◆ Stored data entries:
□ □ □ □ □ □ □

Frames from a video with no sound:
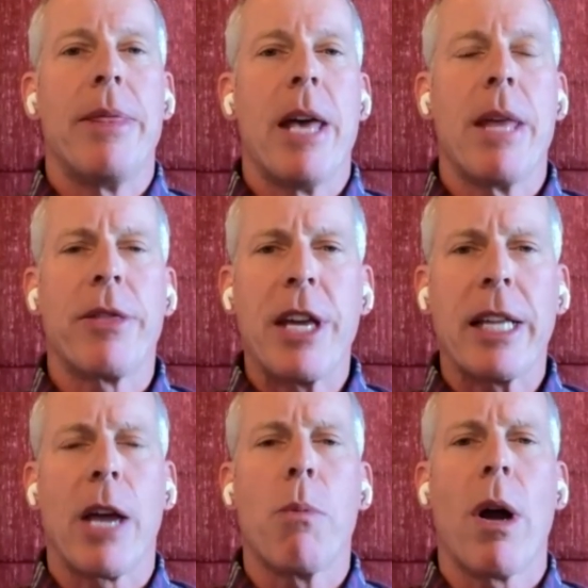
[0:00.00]
And then they
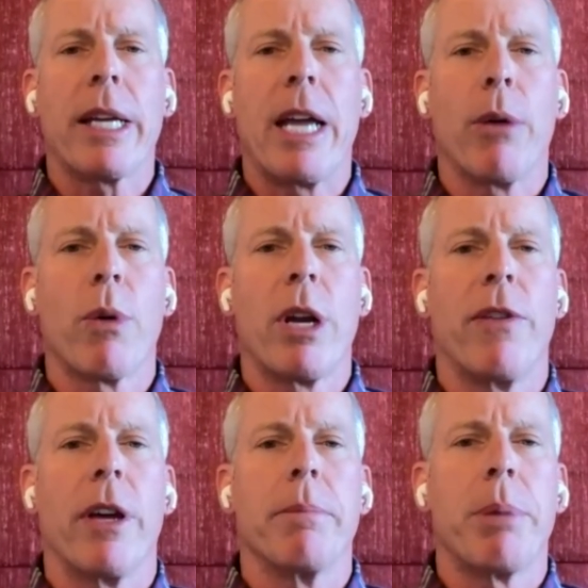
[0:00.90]
think they want to get rid
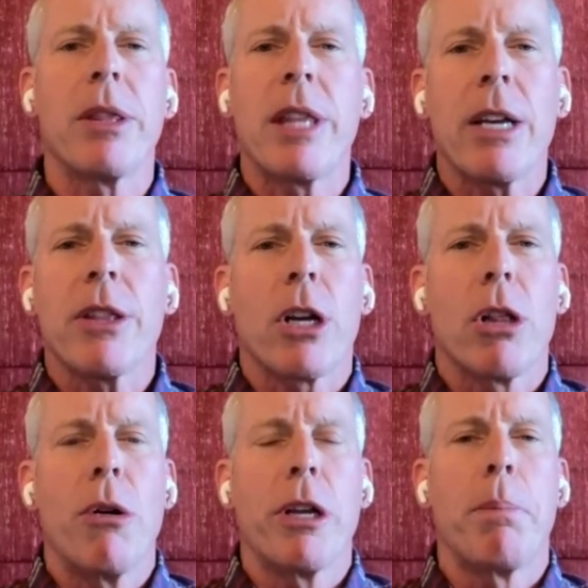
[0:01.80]
of it. But think of the
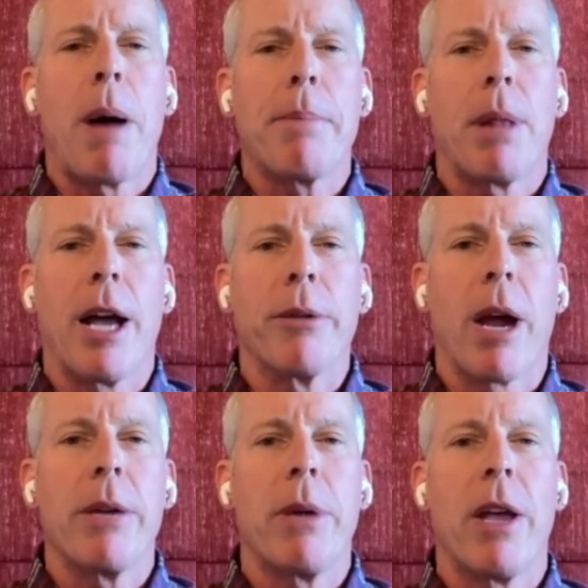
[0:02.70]
Colonial Pipeline,
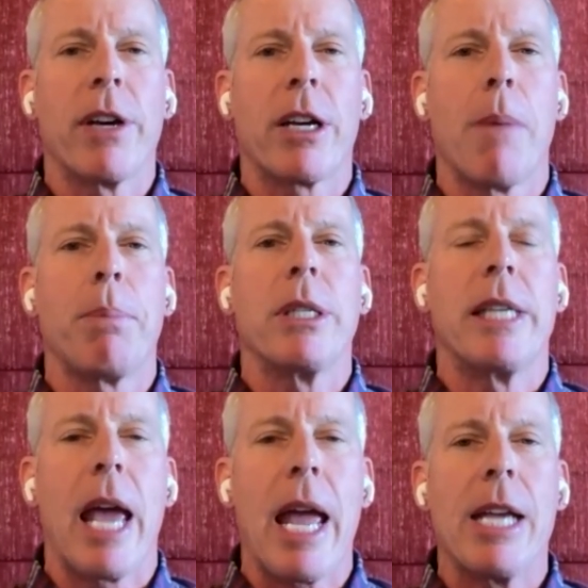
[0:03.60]
right? We have a couple
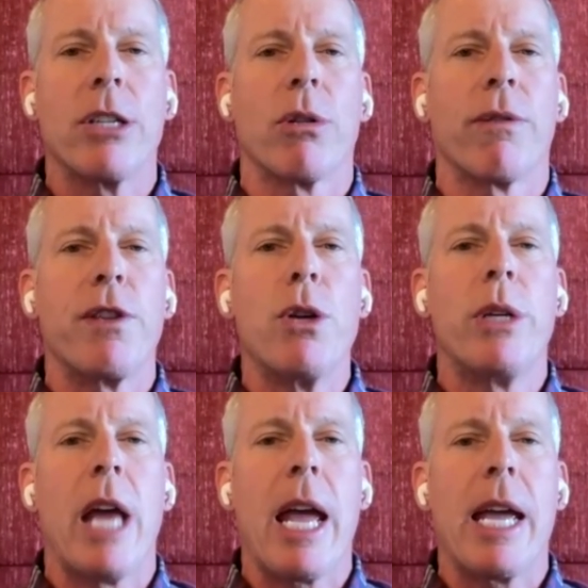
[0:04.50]
days or a
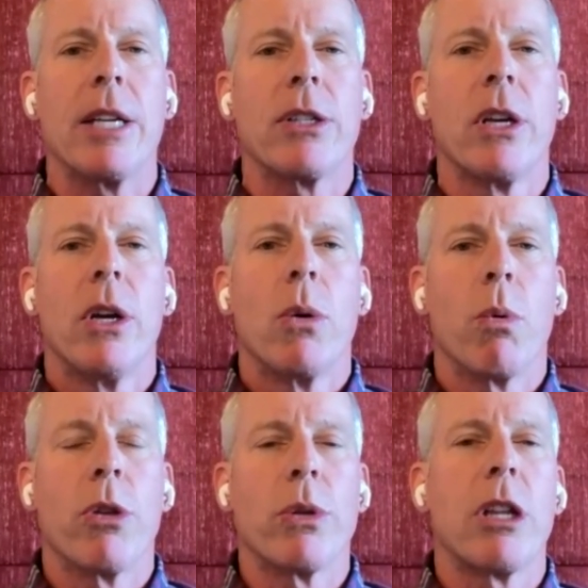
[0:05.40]
few days
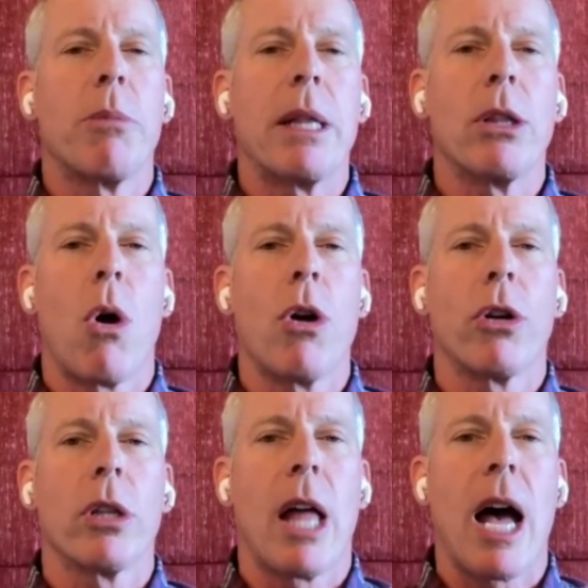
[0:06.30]
where there's a little bit
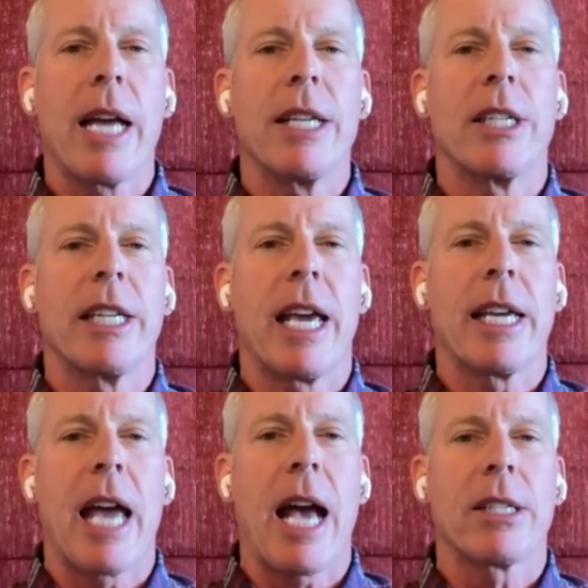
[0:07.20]
longer lines to
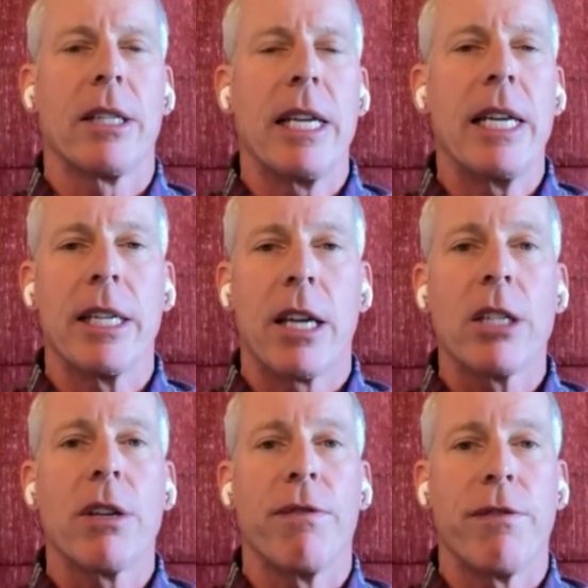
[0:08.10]
get gasoline
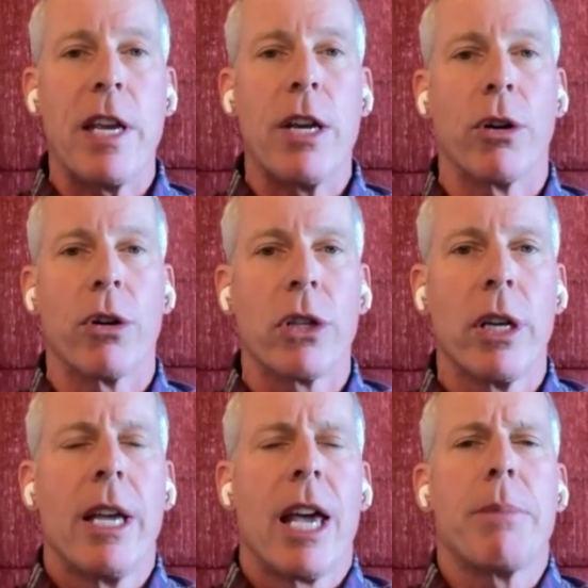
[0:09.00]
because of
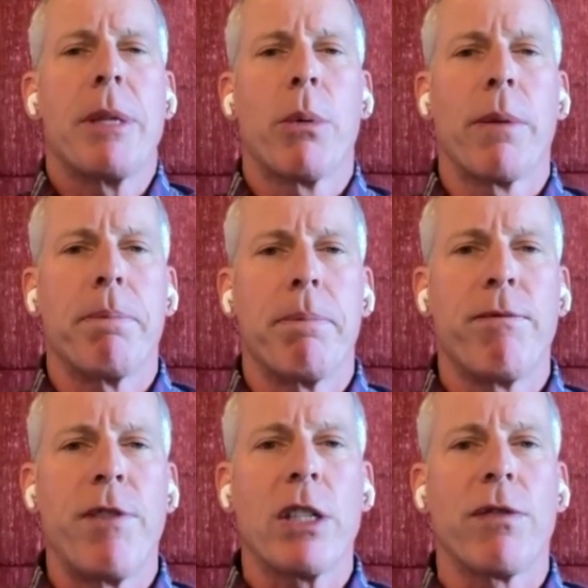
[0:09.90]
fears. And I mean, there were
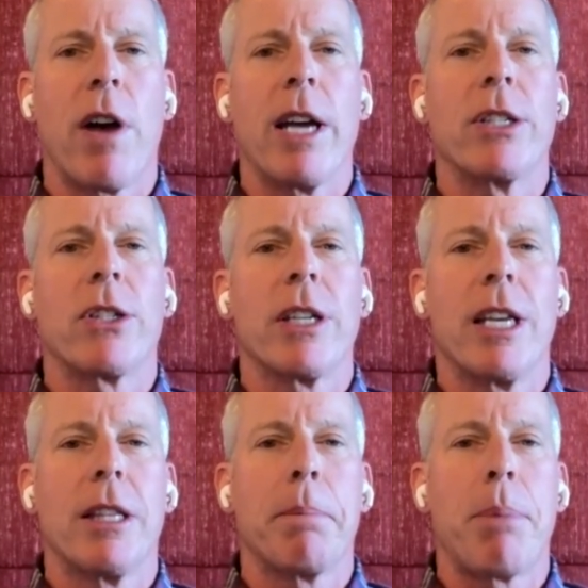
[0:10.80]
fistfights
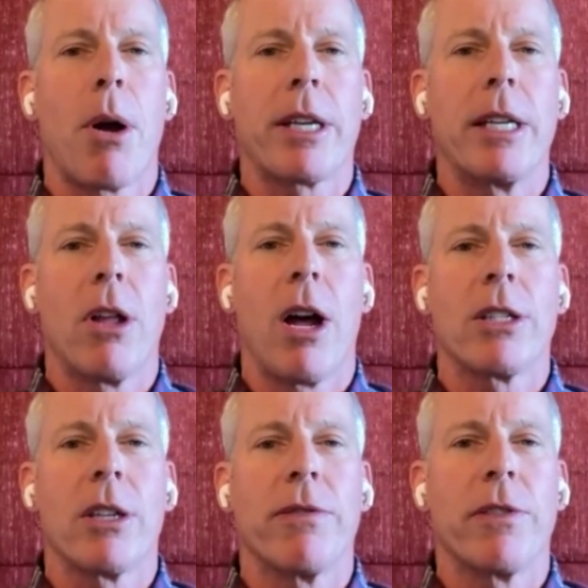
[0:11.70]
in the parking
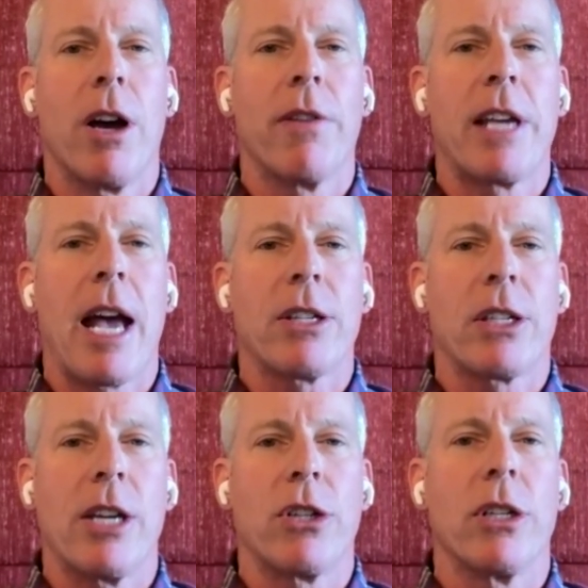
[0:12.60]
lots of
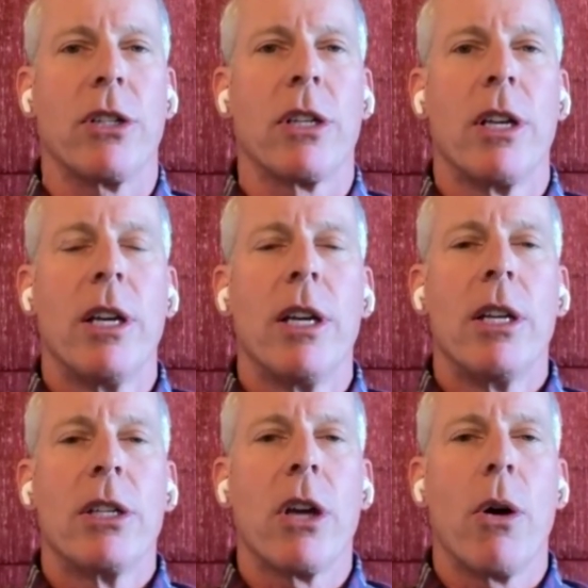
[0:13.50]
gas stations.
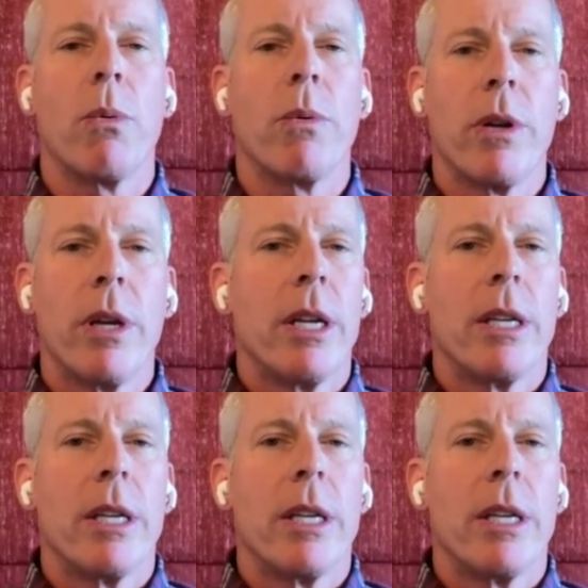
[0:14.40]
So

□ □ □ □ □ □ □

◆ GOAL OF THE EXERCISE: Because only the text is wanted, repeat all the entries exactly and leave out the pictures.

◆ SOLUTION TO THIS TASK:
Frames from a video with no sound:
[0:00.00]
And then they
[0:00.90]
think they want to get rid
[0:01.80]
of it. But think of the
[0:02.70]
Colonial Pipeline,
[0:03.60]
right? We have a couple
[0:04.50]
days or a
[0:05.40]
few days
[0:06.30]
where there's a little bit
[0:07.20]
longer lines to
[0:08.10]
get gasoline
[0:09.00]
because of
[0:09.90]
fears. And I mean, there were
[0:10.80]
fistfights
[0:11.70]
in the parking
[0:12.60]
lots of
[0:13.50]
gas stations.
[0:14.40]
So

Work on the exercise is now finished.